The office look quite too downgraded for a whole local government general hospital building; wooden chairs lay facing another wooden table that looked like it would soon collapse. The table bore some large files, a tray to left side and other little accessories that the matron would prefer she left them just where they are, for her easy reach. Dark and extremely robust she is and so, standing up happens to be the biggest task anyone could give to her once she is sited on her padded office chair.

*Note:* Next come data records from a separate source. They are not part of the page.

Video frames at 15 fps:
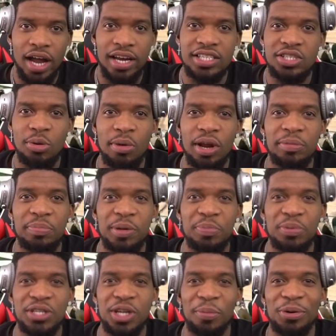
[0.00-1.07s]
Why do so many
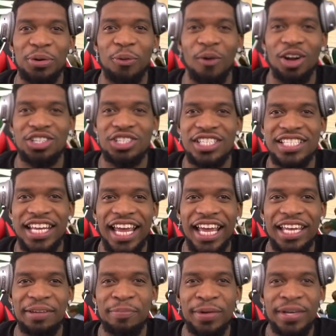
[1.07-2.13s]
people tell me to watch this
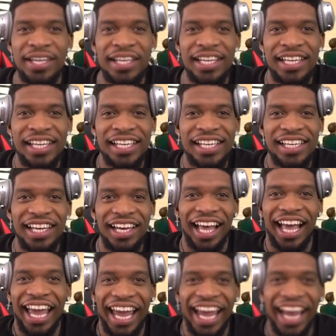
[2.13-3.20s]
game?
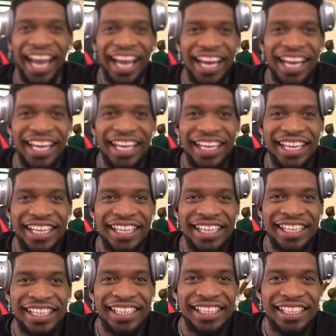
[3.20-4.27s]

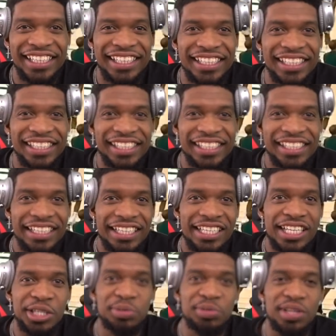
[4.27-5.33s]

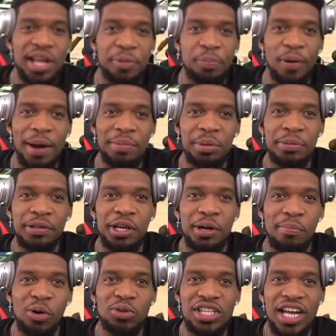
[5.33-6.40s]
This was like probably the
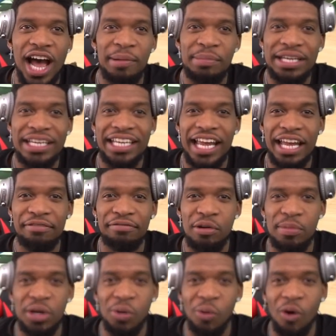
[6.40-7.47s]
most commented game
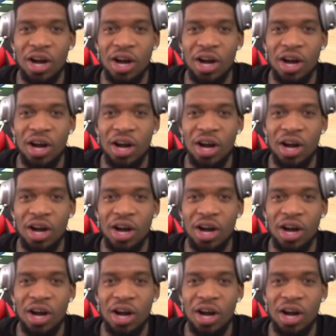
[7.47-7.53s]
for me to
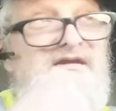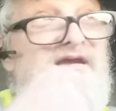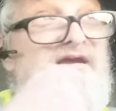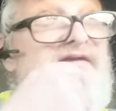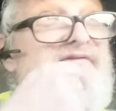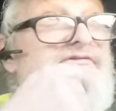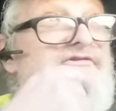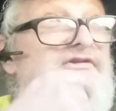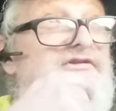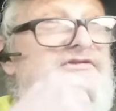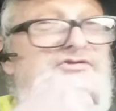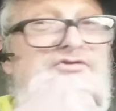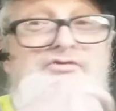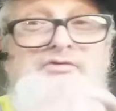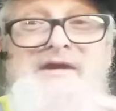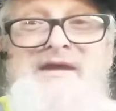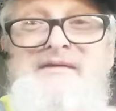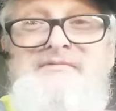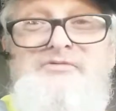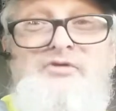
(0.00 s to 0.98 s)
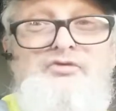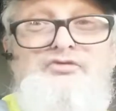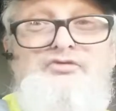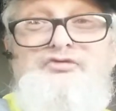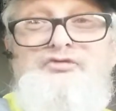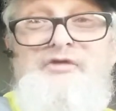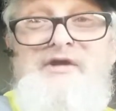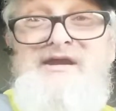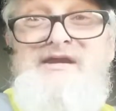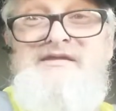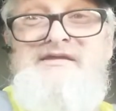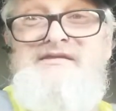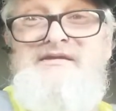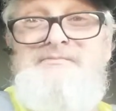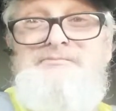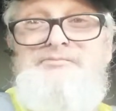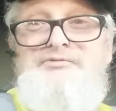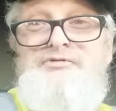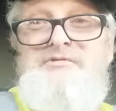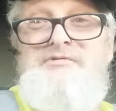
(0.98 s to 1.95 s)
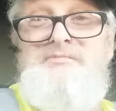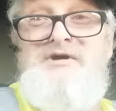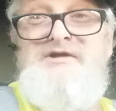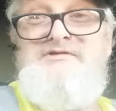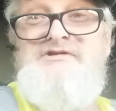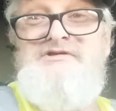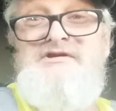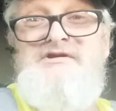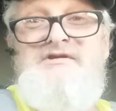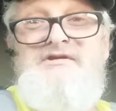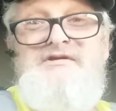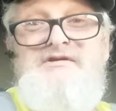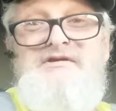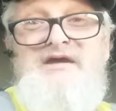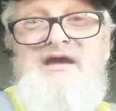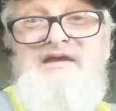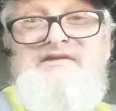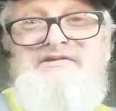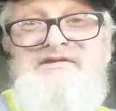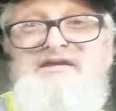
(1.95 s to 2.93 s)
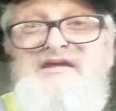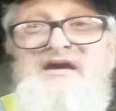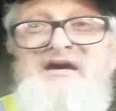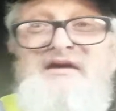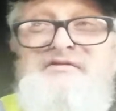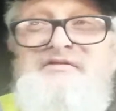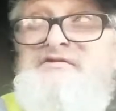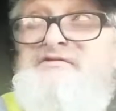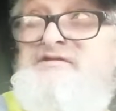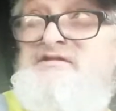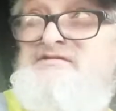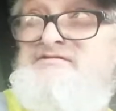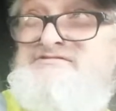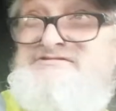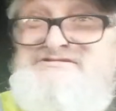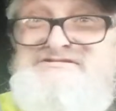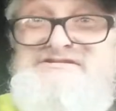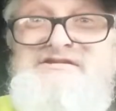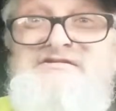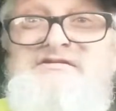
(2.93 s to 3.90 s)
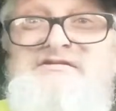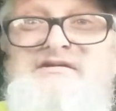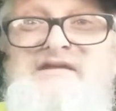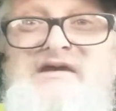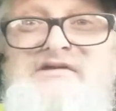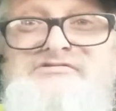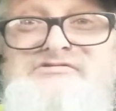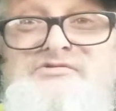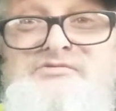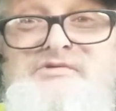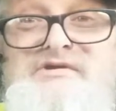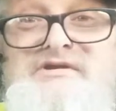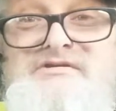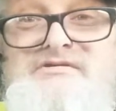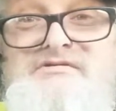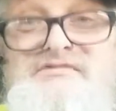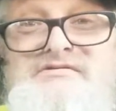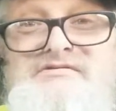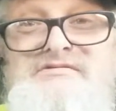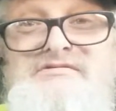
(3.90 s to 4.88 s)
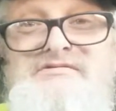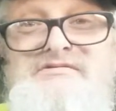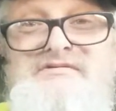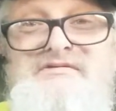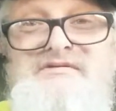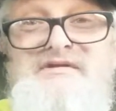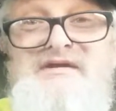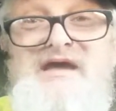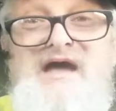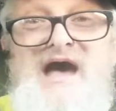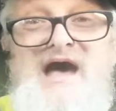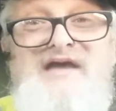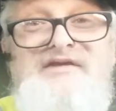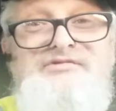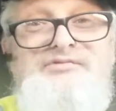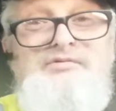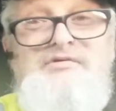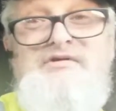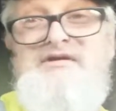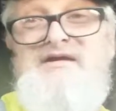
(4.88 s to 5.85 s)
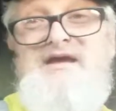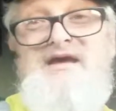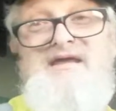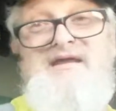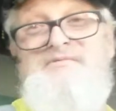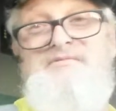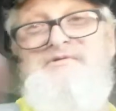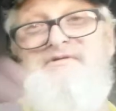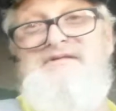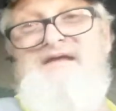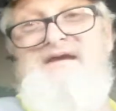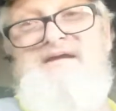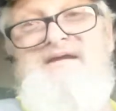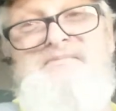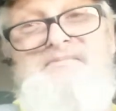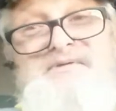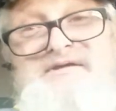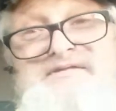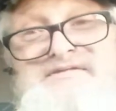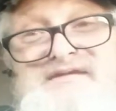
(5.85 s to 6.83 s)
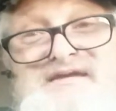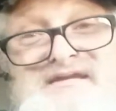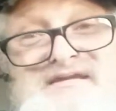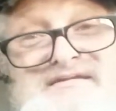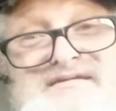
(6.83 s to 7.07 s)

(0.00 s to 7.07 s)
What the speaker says: I said, you have no training then, pretty much. I said, other than staring out the window. I swear to God, I wouldn't lie about that.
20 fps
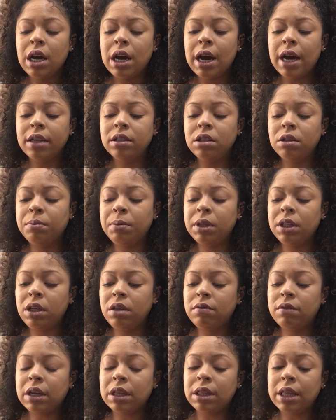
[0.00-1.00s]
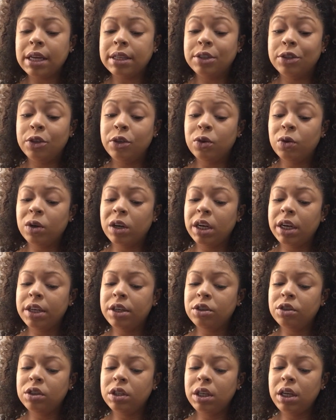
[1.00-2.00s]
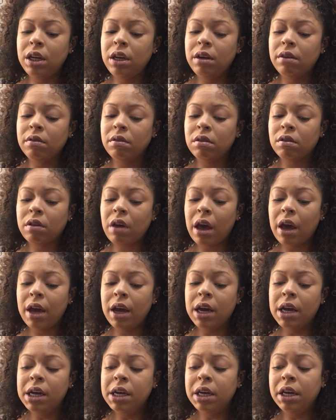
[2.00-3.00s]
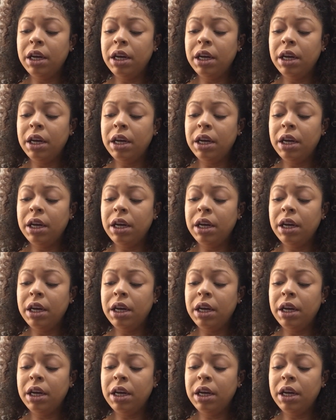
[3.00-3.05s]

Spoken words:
I do believe that that's your energy, okay?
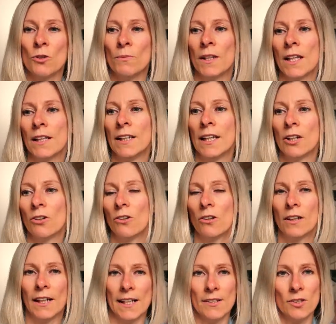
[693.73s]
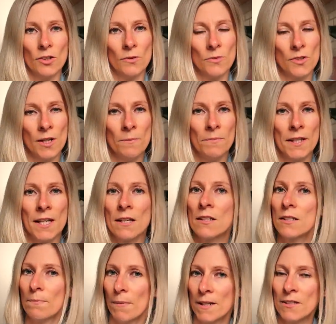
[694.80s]
many little glasses of something
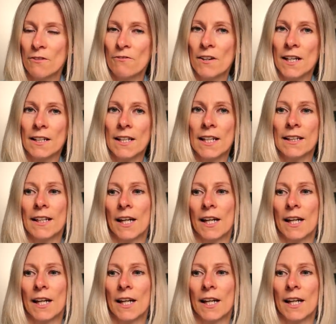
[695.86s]
specifically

“NTA Ankpa just announced a case of some missing children and they said they would get the details across shortly…” Matron Udale replied while fixing her gaze on the Apple iPad Air 2 on her hand as if she read her last statement from it. The younger nurse continued talking till she somehow offered herself a seat and right then the matron knew that the next bulky minutes of her time would be wasted. Ever since Jane joined the hospital, she has been notorious for highly elevated level of gossip such that most people in the hospital disliked having a conversation with her let alone on a topic making news headline such as this.
‘Uhmm! God will help us’, was what Matron Udale could say to her, after heaving a deep breath.
“Matron…” The younger nurse started, “Most times I wonder what they do with those little children they kidnap, especially the girls. In fact, they now ‘kidnap’ adults only to demand ransom. That’s the height of it” she gesticulated all the way through her statements. She sat halfway into the chair in the gossip fashion and much louder than her voice, the movement of her hands did bulk of the talking. Unlike the other staff, only the matron is tolerant enough to give listening ears to all her tales.
The matron, on her own side, feels the younger nurse was just being exuberant because of the young blood still flowing in her veins.
‘She would grow up soon’, the matron always consoled all the staff that comes to report Nurse Jane to her.
Of course she should.
When children now finish secondary school at mid teen and already bag a first degree as early as nineteen, some of these childishness in character is bound to happen. That is surely the case with Jane and coupled with the fact that her father is the immediate past chief nursing officer of this general hospital, securing job here was as light as a bunch of dry cotton wool for her.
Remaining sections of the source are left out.